Remy, hi my love. That was a roller coaster that we went through on Friday. I know that you have been harbouring a secret wish; to have a good and healthy relationship with your father and that is what Friday was all about.
If you remember well, the week before last you insisted that your father was to take you to see the eye doctor who I learnt is called an ophthalmologist. (Long name for a doctor of one of the smallest organs in the body. What is the pronunciation of the word anyway)? So your (our) date was at 11.30 am but somehow we ran late cos we had another appointment prior to the meeting your father at the eye hospital. So we went in knowing that we were already late and he had an appointment that he had to go to by about 12.30 pm. We had agreed that we would play by ear and should the air be conducive then I would leave you in his capable hands after all his is your father and you wanted to spend some time with him. Well shock on us, he also registered to see the eye doc, time 12.00 pm. That was an indication to me then may be the 12.30 appointment was not going to happen cos the clinic as you know is very thorough and the shortest you take to go through the whole process is not less than 3 hours.
Playing it by ear I decided to sit completely separately from you so that you can bond; father and daughter. I gave you a cool one hour and a half for you to sit and talk only to later discover that the longest time that you sat together was about fifteen minutes. To cut the long story short Remy remember that we sat at the hospital from noon up to about 4:30 pm. I am sorry that you did not achieve the objective of the day; to get an answer from your father whether he wants to have a father-daughter relationship with you. By the end of the four and a half the only thing that you could say was that that is the longest time that the two of you have spent together in your lifetime. I could see that end that you were seething with anger and the reasons that you gave me were most profound:-
- You had insisted for your father to come and “take” you see the ophthalmologist because you believe that you inherited your poor eyesight from him. For you this is something that you share exclusively with him.

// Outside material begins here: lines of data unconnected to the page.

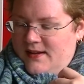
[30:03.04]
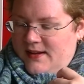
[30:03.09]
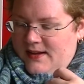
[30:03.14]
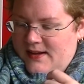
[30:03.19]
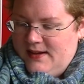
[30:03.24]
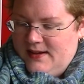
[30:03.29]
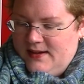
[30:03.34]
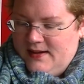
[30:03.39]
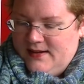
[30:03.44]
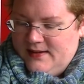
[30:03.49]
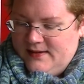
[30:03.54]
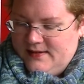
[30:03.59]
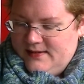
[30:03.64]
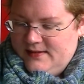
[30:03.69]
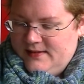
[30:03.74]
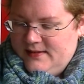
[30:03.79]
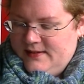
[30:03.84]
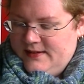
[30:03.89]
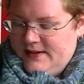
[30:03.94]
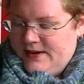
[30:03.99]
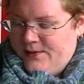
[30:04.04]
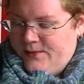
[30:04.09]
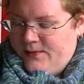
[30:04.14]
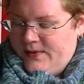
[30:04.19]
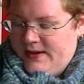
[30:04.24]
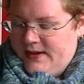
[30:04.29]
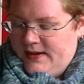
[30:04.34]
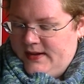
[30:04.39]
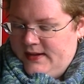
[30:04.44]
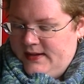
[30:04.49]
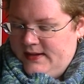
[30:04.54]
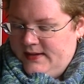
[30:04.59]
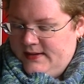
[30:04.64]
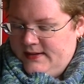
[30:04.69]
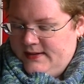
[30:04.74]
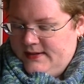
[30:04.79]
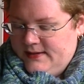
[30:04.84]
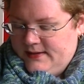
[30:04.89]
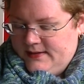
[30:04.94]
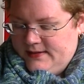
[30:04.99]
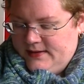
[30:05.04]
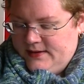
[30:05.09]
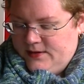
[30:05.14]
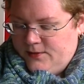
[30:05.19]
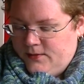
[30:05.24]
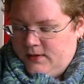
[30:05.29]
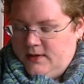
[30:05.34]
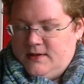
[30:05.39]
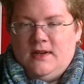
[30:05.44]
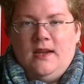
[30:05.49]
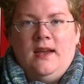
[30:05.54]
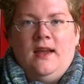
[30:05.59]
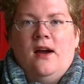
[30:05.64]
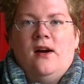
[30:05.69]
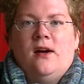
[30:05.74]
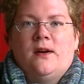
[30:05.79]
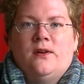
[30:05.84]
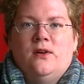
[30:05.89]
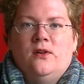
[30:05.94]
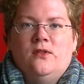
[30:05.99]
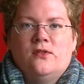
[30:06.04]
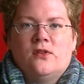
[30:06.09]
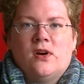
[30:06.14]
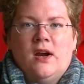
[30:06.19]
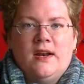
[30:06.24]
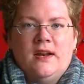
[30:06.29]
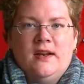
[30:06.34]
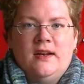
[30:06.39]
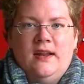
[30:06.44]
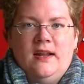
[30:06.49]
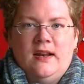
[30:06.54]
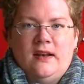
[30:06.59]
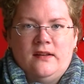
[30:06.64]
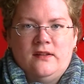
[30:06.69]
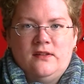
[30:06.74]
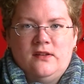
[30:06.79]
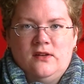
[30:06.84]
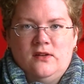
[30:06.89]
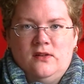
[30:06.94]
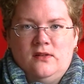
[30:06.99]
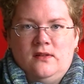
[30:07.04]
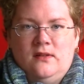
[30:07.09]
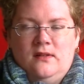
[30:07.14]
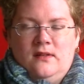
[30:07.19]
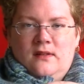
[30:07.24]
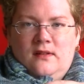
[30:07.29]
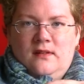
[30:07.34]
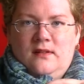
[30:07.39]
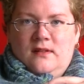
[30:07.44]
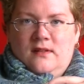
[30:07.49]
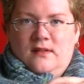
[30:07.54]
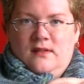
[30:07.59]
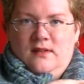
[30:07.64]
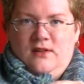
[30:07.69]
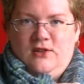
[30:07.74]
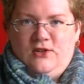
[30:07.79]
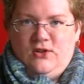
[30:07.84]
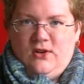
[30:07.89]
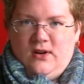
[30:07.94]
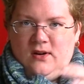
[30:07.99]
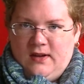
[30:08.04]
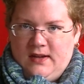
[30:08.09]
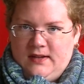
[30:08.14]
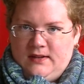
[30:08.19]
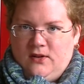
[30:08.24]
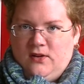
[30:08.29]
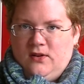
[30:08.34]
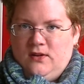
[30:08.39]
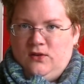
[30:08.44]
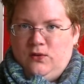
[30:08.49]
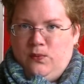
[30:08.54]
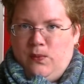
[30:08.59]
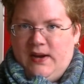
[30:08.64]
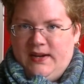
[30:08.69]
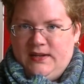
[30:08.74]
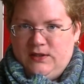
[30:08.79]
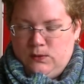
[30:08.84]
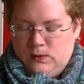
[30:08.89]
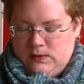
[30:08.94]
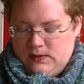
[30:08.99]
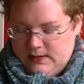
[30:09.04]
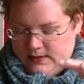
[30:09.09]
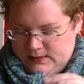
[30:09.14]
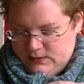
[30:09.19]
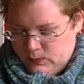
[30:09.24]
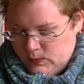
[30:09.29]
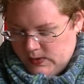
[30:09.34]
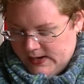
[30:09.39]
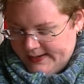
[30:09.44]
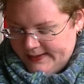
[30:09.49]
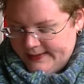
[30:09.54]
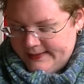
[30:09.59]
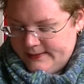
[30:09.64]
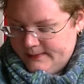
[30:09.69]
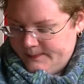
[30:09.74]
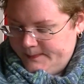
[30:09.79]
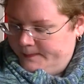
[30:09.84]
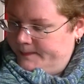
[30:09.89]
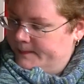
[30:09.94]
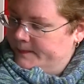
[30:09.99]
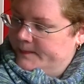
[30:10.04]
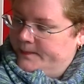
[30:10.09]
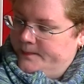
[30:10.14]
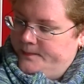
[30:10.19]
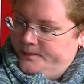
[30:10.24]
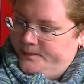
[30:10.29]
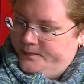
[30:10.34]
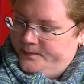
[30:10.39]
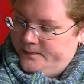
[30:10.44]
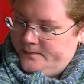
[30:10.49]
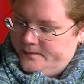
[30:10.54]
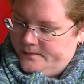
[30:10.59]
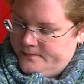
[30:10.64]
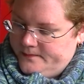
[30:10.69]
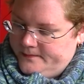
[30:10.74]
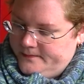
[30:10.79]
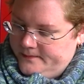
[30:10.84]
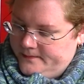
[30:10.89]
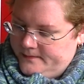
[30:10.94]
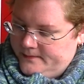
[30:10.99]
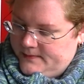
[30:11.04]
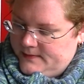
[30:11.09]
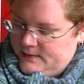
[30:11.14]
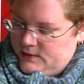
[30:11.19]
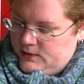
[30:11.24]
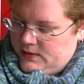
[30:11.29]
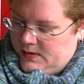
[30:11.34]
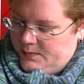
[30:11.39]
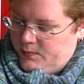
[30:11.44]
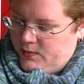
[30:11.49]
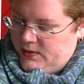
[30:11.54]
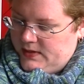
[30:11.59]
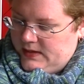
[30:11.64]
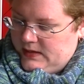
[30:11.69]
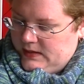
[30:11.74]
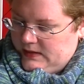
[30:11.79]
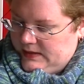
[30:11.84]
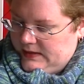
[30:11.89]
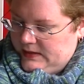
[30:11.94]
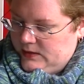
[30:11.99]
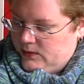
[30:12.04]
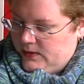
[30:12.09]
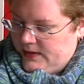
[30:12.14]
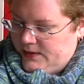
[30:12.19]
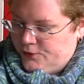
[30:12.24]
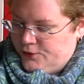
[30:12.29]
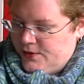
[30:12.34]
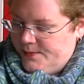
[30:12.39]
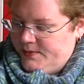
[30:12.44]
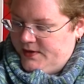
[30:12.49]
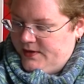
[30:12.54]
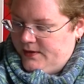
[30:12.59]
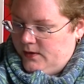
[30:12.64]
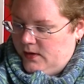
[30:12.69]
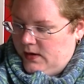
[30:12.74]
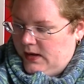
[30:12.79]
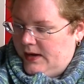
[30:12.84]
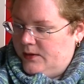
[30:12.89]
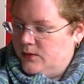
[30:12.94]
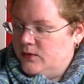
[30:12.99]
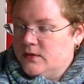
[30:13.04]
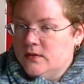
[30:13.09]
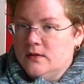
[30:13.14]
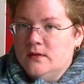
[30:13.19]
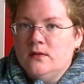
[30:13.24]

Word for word: and that way there was a yarn over and a knit so the shawl had gone twice as wide so I put in a needle and ripped it all out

- Sometime last year, you had written to him a hand written letter and asked him a few fundamental questions. Questions that are pertinent to your basic existence. The most important of all was “Would you like to have a relationship with me?” The fact that he was not able to discuss the issues even after having sat on them for more than six months did not sit very well with you.

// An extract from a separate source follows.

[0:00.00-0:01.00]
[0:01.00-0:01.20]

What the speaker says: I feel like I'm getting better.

Remy I will attempt to define who a father is for you since you never had the joy of growing up with one. A father is the male parent of any child. He is the protector and provider. He is looked up as the head of the family. In almost all societies he gives his name to his child. It is through him that a child gets his or her inheritance. A father should love his child unconditionally, he should be there to take away any pain, harm or threat that the child faces. A father does not need to have “donated his sperm” to a child for him to parent. A father does not need to biologically father a child for him to parent you Remy. Your doting grandpa is a case to point out.
My darling girl I know that life is hard and and I know that you would love that gift of having a father to love you for who you are. At times I wonder if I made a mistake for not including him in your life. I wonder if I selfishly denied you that bond that is between a father and a child. I wonder if he has a good relationship with his legitimate and or legal children, I wonder if he has a wishy washy relationship with them as he has with you. I wonder if the legitimate children have a many unfulfilled promises from as you have.
Remy one thing that I know is true is that I have never and will never say anything that is derogatory about your father in your hearing. No matter how bad or how messed up my relationship with him was, yours is a completely different one; that of father and daughter. Mine was sexual. No parent in their right mind should use the basis of a failed love relationship whether legal or not to deny their child the right to know him/
Remy, my dear, my fondest wish and prayer is that you shall one day have an unconditional bond with your father. A bond that is so pure, so loving and not money driven. A father-child driven irrevocable bond.